The rest of the trip consisted of hanging around Oak Harbor and a one night stay in Seattle, which is always a great city. I remember the night, the giddy variety of bars, and the company of friends and strangers. It was as close as I got to that kind of clean, tabula rasa feeling I had been seeking. I didn't come out with a new epiphany, or a renewed drive, but damn it, it felt like I was making use of my youth. I do what I can to remember that I'm still here.

***

I am writing this now on the way back from Vancouver, which was a nice, family affair with a lot of nature and sleeping in cars. Maybe I'll write about it some day. I'm in Medford, Oregon, at another Holiday Inn, just miles away from Ashland, Oregon where we stopped on my first road trip to Seattle.

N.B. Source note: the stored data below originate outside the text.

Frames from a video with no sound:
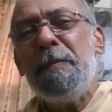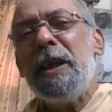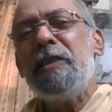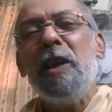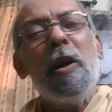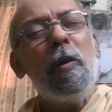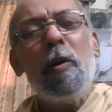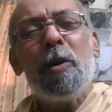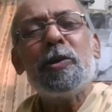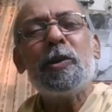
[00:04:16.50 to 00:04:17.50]
M has
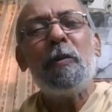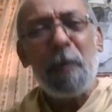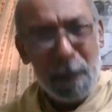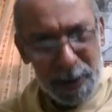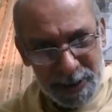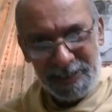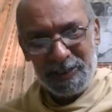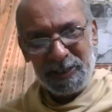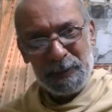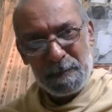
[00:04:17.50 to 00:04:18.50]
lots of
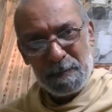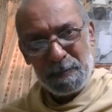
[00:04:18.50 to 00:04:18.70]
questions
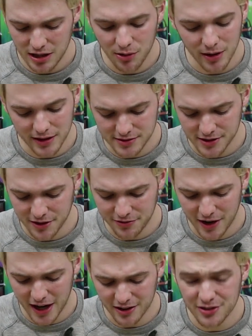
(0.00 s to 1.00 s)
want to start a
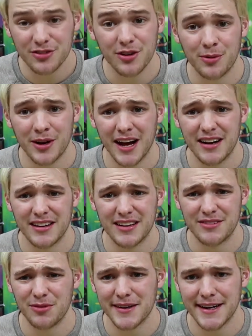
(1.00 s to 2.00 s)
fire, so we're not
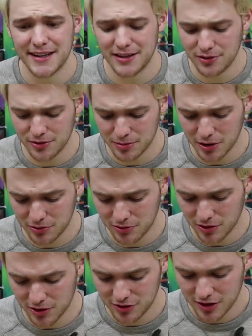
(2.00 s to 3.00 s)
gonna use a
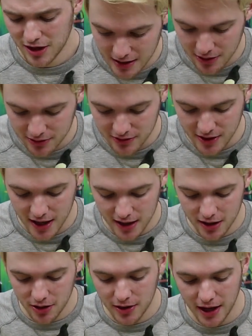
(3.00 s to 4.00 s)
blowtorch. No, it's
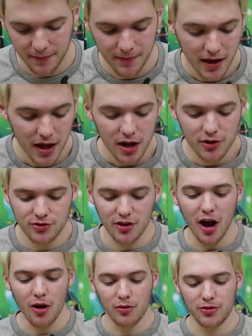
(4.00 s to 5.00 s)
not. Okay,
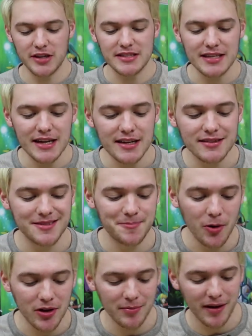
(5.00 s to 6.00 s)
so this is
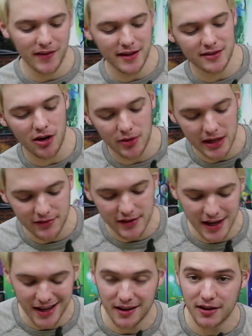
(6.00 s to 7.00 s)
Pokemon Let's Go
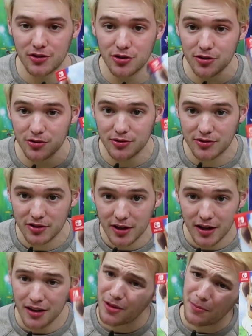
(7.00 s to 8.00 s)
Eevee. It includes
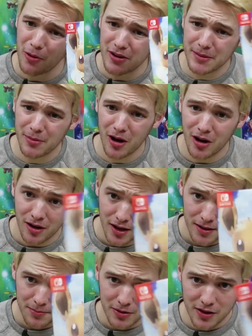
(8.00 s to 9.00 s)
the Pokeball
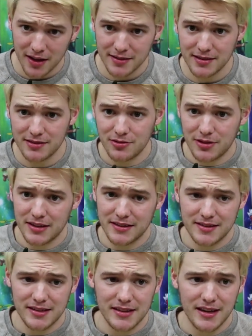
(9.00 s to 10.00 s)
Plus, as you can
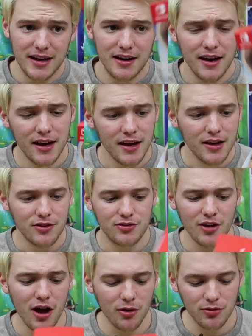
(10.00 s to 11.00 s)
see there.
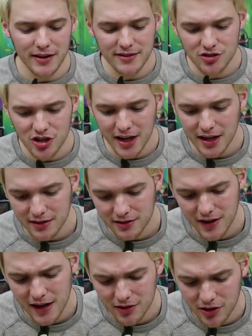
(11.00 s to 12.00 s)
So let's take
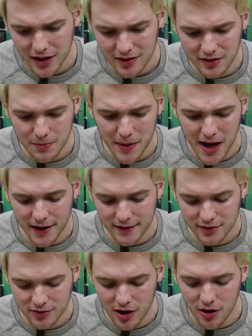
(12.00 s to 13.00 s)
a look at this
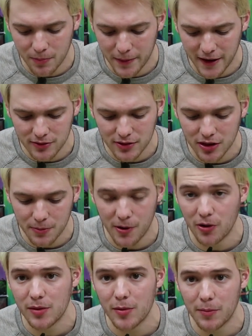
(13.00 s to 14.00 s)
box. So apparently the
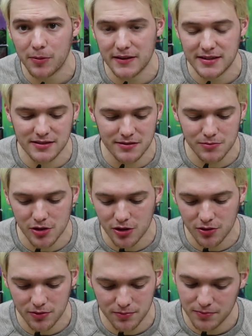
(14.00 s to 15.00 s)
Pokeball Plus is a
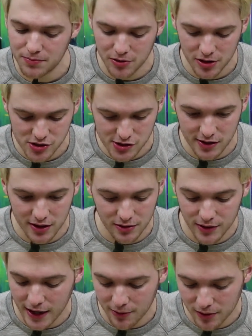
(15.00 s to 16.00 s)
Mew. Pretty sure I knew
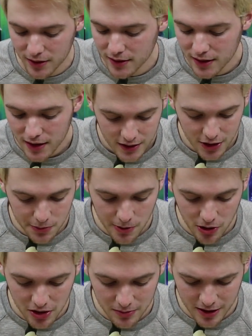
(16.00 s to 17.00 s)
that one. Hear
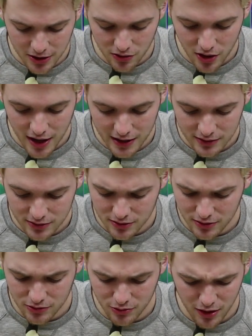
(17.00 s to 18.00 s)
Pokemon cries.
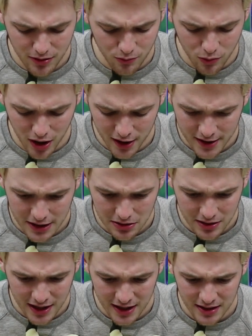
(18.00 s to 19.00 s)
Do I want to
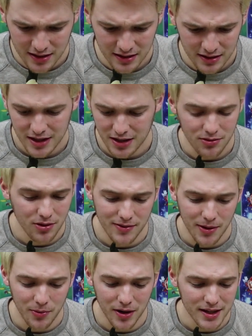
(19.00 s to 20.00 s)
hear that? I don't know if
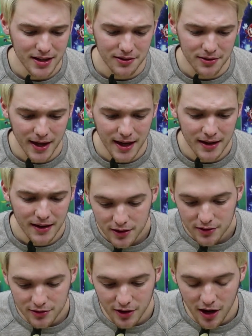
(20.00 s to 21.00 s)
I want to hear that.
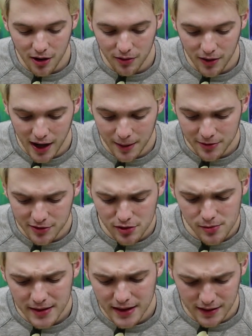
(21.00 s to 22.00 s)
So I'm
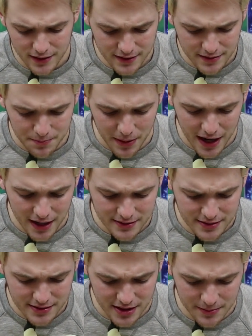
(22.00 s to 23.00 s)
assuming that this
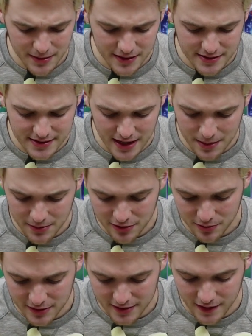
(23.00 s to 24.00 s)
box is going to be the same
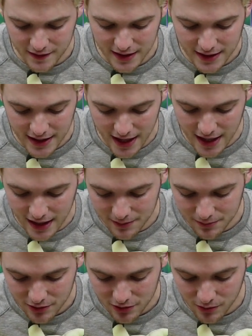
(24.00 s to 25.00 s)
as what's on the
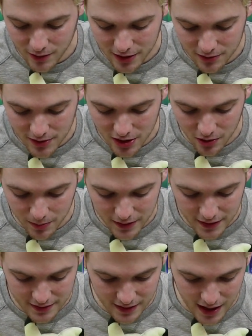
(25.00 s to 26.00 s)
game. So why don't we open
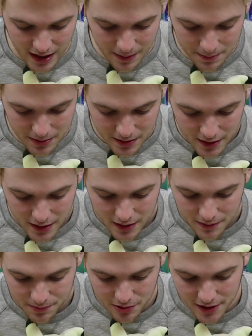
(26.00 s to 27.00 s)
this up?
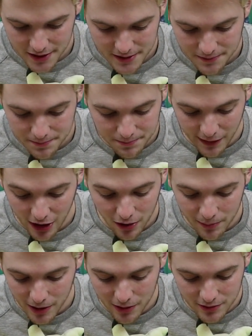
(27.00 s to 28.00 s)
Pretty
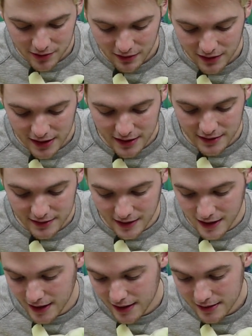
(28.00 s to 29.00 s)
bare bones on the
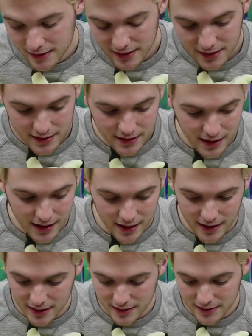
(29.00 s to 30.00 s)
inside.
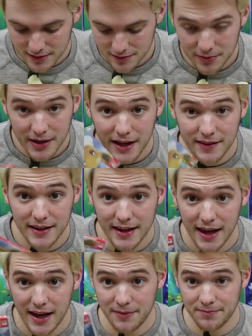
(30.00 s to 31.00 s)
We got the
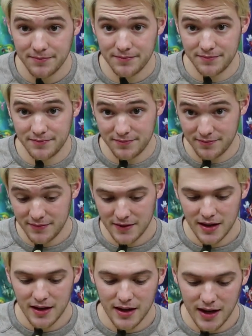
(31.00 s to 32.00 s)
game,
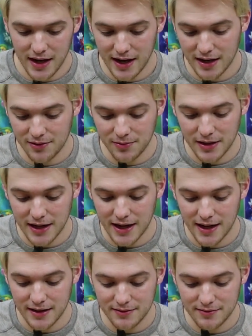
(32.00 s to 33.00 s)
and we
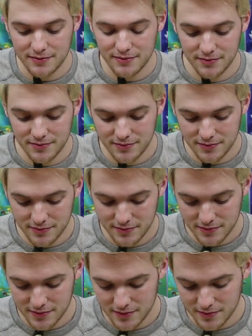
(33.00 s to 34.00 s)
got,
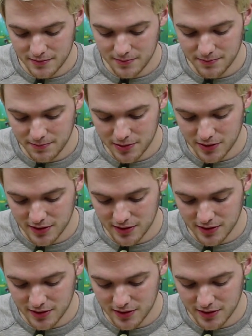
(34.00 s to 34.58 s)
put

I didn't go into this drive expecting yet another refreshing escape. I like to think that I have been humbled, even slightly, and know more than to buy into another foolhardy existential road trip. Sometimes it's hard for those of us so well-versed in navel gazing. There are often hours with nothing to do but stare at the wide expanse of road. It's only natural that the mind turns inward, and then you start ruminating, and then you start yearning.

As I write this, only two days away of driving from my Los Angeles home and the grooves of my routines, my road trip friends are scattered across the world. They are living in new cities, or preparing for new eras of their life. It makes sense that I'm still here, on the same goddamn highway, thinking about the same things. More often, the road trip feels less like a cure for the ills of life and more like a masking of symptoms. I will be glad to get back to doing the work of healing.